You are of course free to believe that.
I no more know what an idealist's ideas are made of than you know what a materialist's quarks and bosons (the current "atom" level ala Democritus) are made of. What one chooses to believe at that level is one's of choice of ontology.
It doesn't matter that they choose to believe something, though. What matters is whether or not the thing they choose to believe has meaning.
Suppose an idealist and an old school materialist are sitting in a room, and you put a nail in front of both of them. The idealist sees an idea of a nail. The materialist sees a manifestation of a material nail.
But both of them are seeing the same nail. If you ask the idealist to hammer it into the wall, he grabs an ideal hammer and hammers in an idea into the wall. Ask the materialist, and he will grab a physical hammer and hammer in a physical nail into the wall. The materialist would likely pick up the same hammer that the idealist would pick up, and no matter who hammered in the nail, both would likely agree that the nail was hammered into the wall.
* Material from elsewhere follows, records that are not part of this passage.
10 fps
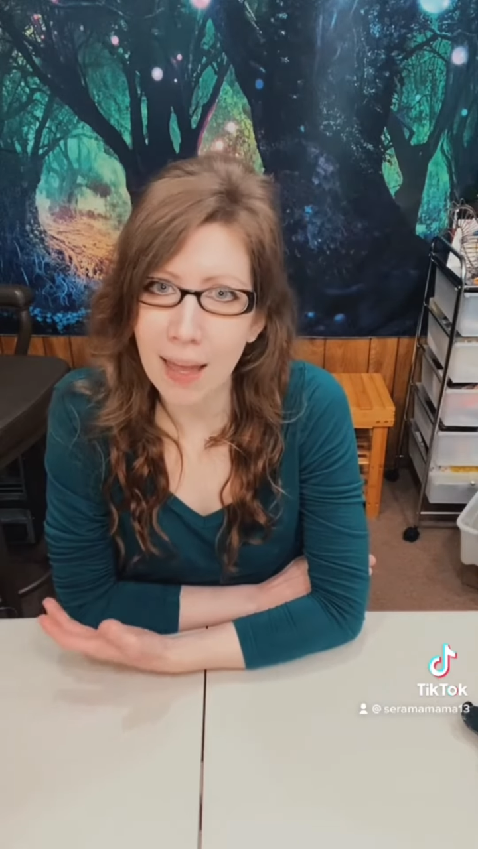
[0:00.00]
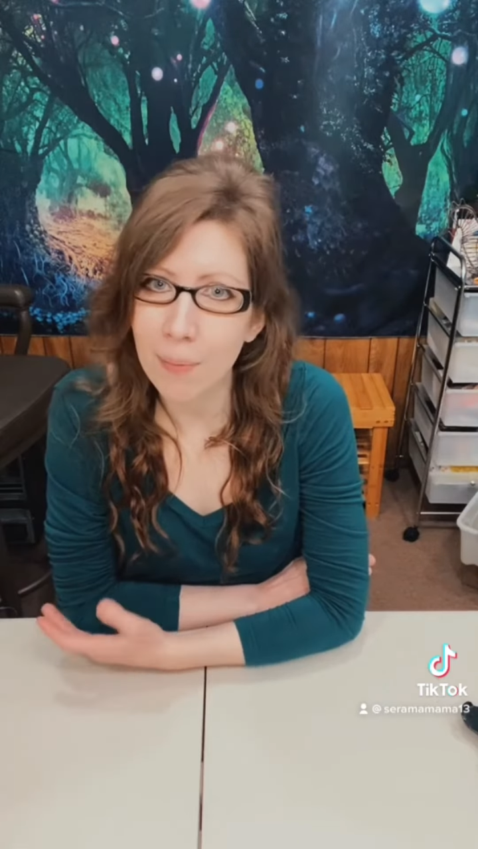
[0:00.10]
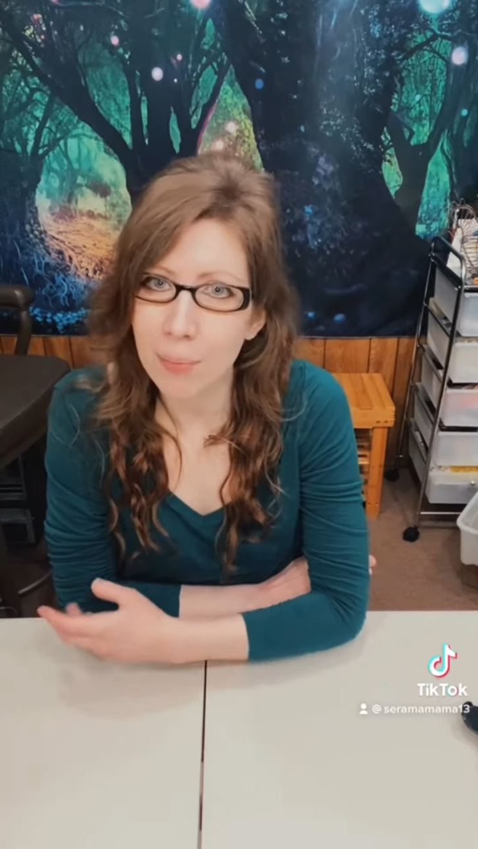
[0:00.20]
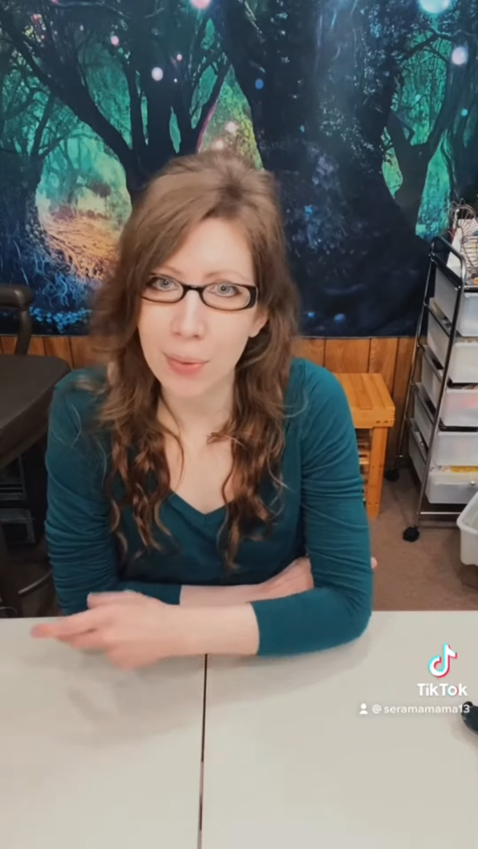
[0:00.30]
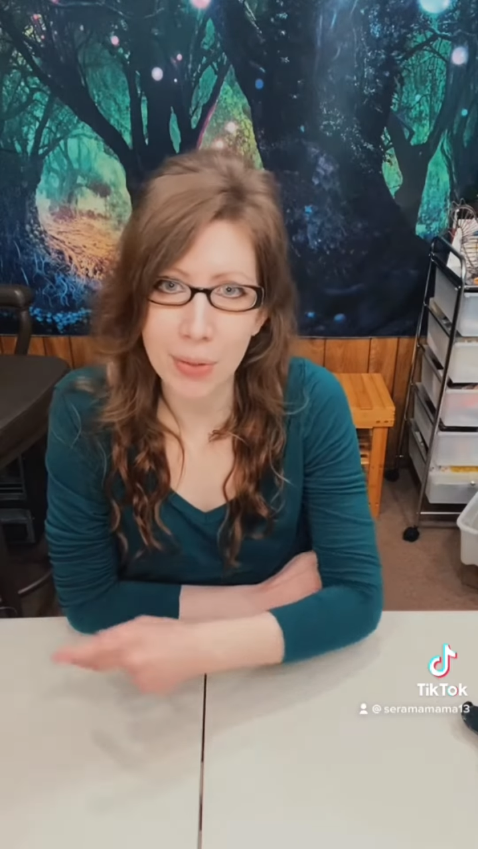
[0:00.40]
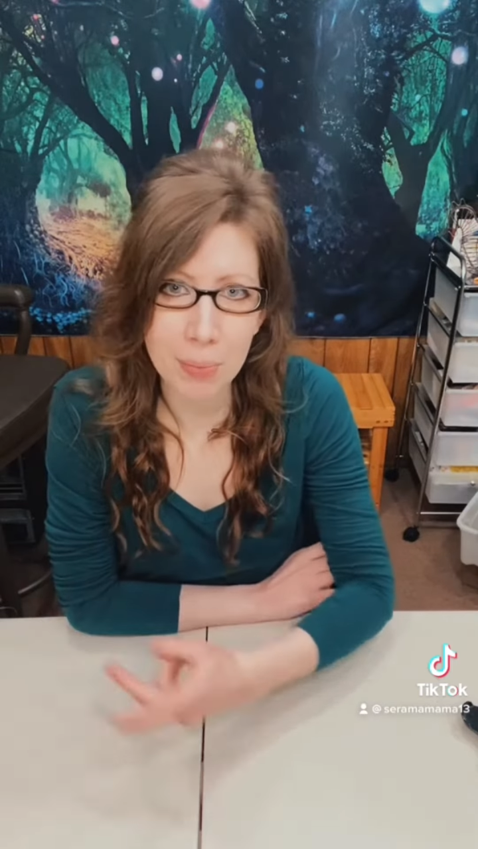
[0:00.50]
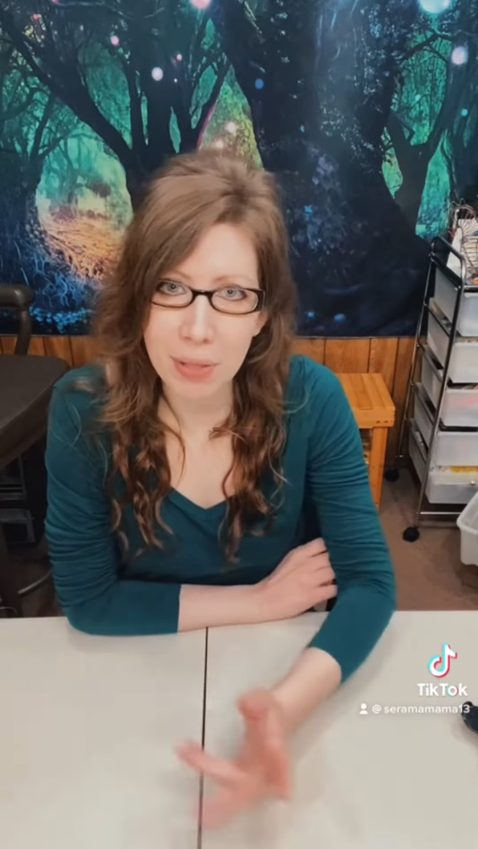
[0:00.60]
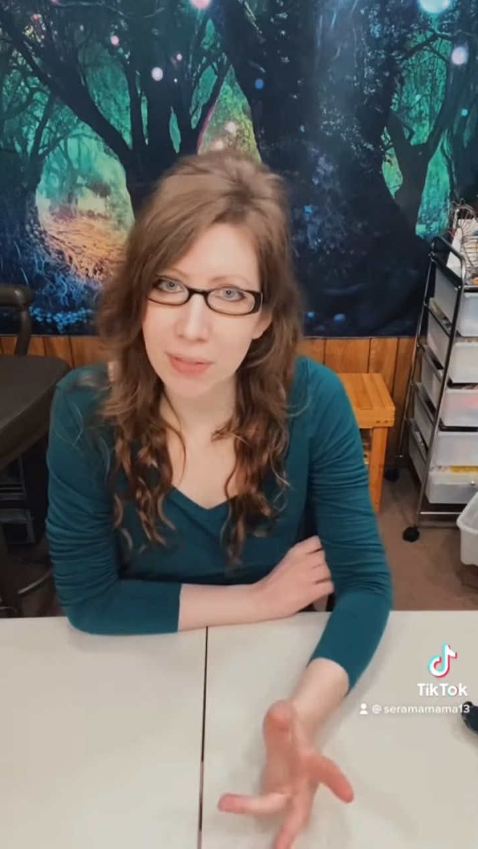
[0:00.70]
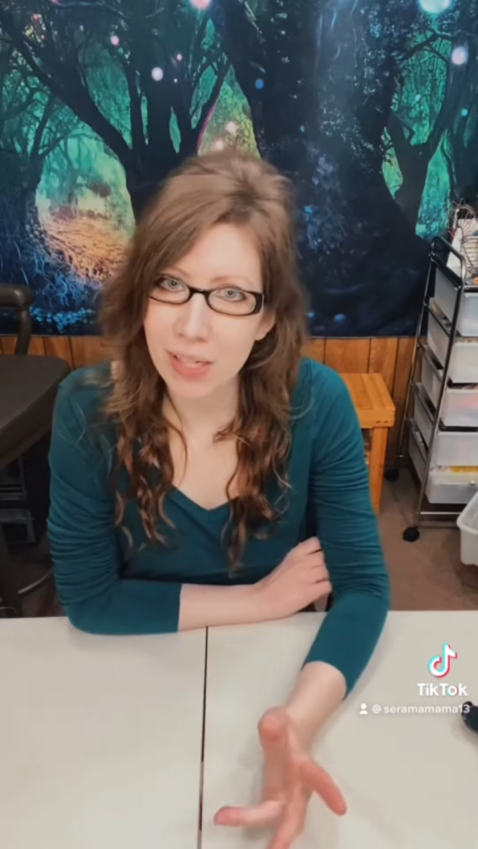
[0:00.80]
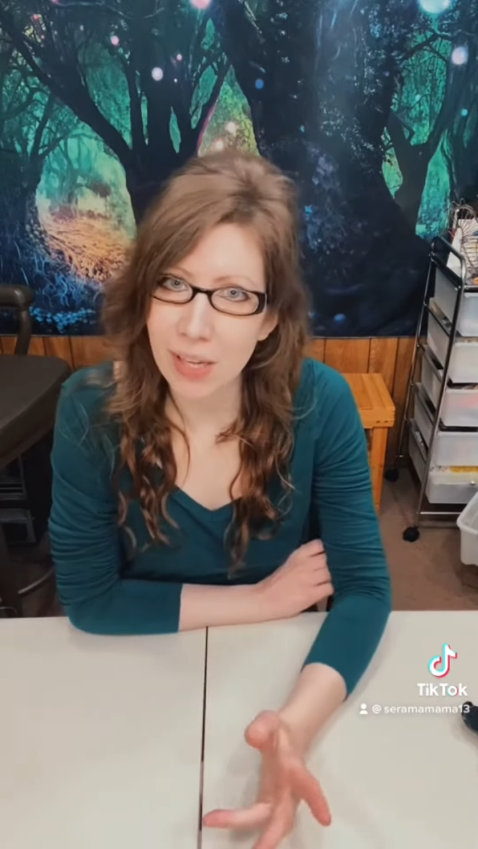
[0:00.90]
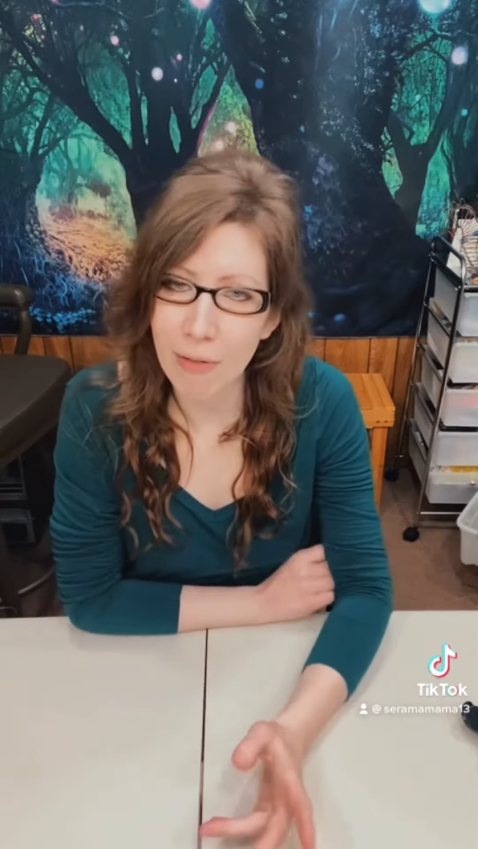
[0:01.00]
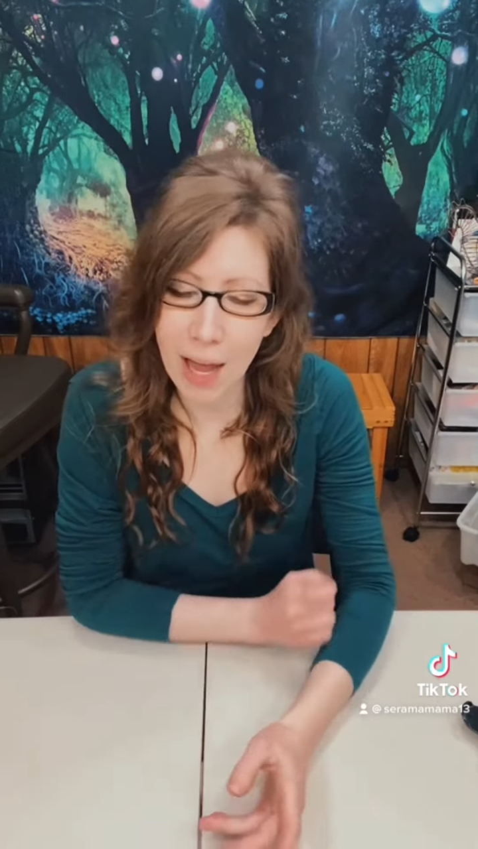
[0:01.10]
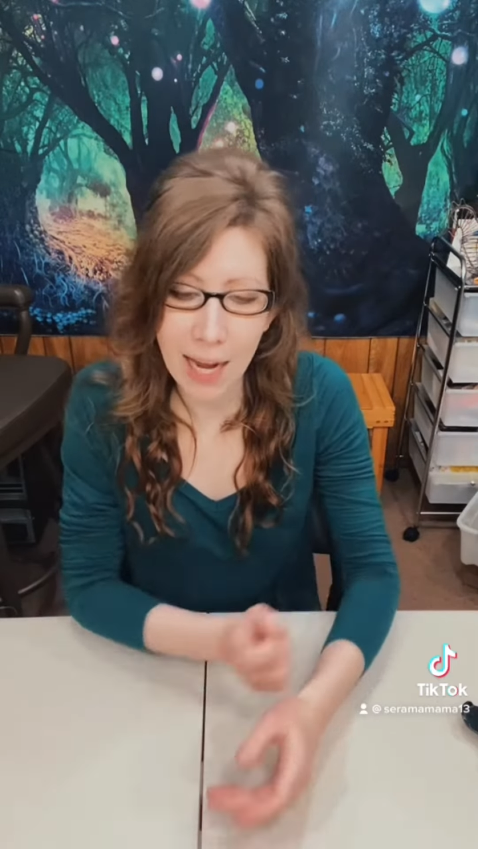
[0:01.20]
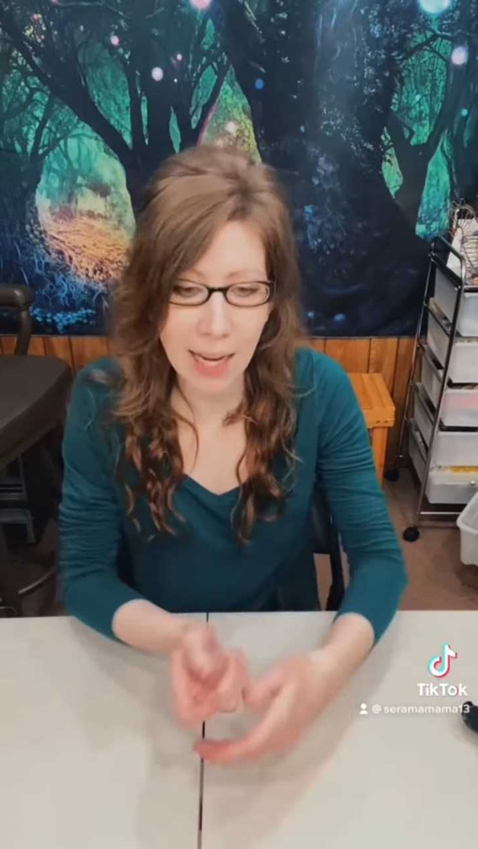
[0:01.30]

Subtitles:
and both are perfectly fine,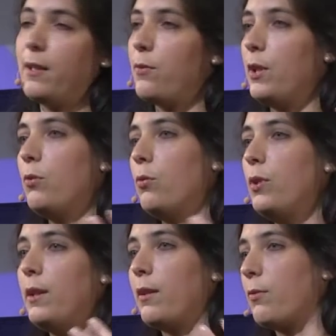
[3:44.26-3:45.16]

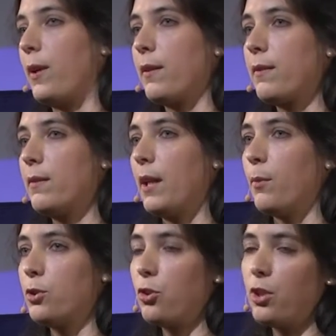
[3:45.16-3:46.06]
module
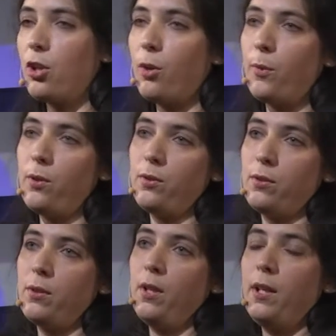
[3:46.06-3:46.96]
defines an
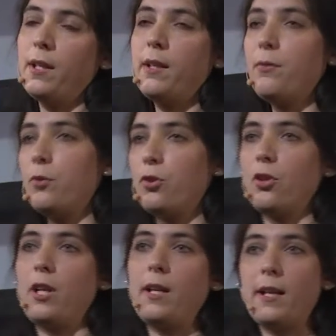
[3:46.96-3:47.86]
interface.
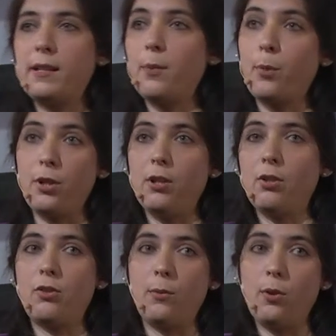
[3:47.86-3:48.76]
I
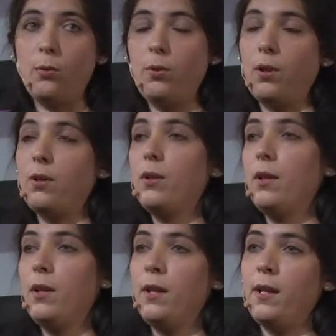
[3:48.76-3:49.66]
know which
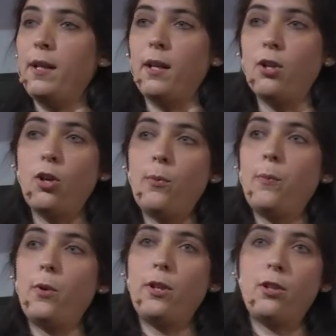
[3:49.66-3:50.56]
functionality the
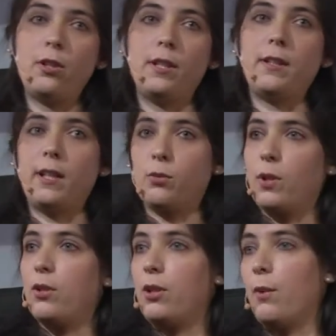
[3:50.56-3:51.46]
module is
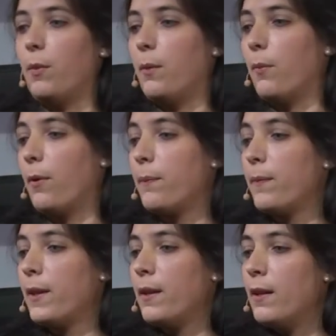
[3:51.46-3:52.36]
exposing, how
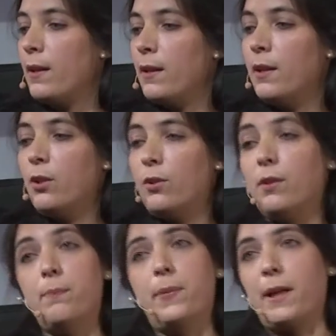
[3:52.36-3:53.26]
to interact
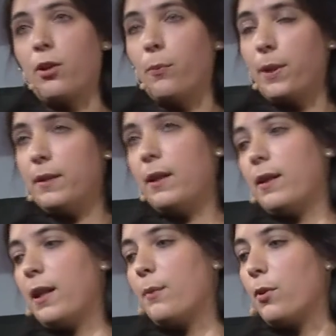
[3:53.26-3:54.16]
with it.
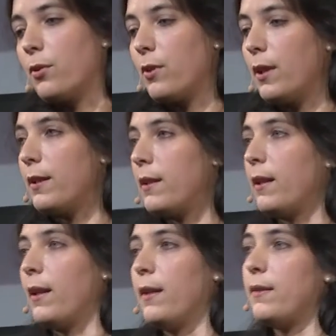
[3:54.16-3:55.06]
And to
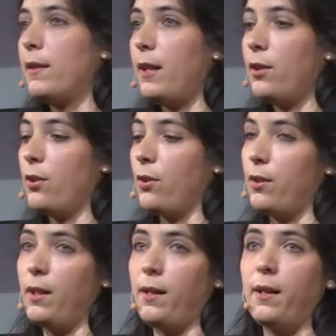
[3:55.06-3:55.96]
complete
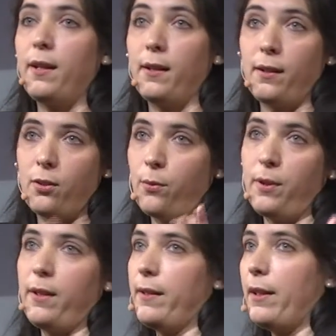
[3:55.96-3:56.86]
this
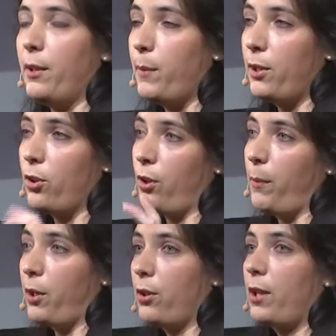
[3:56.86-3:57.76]
scenario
In both cases, the nails they
see are simply representations of the nail. In neither case is their representation of the nail the
actual nail. And in both cases they are able to interact with the same nail.
Before you figure out if the real nail is the idealist's image of the nail, or if the real nail is the materialists image of the nail, there's a bigger question you need to worry about; and that is this.
What does it mean
for one of them to be the real nail?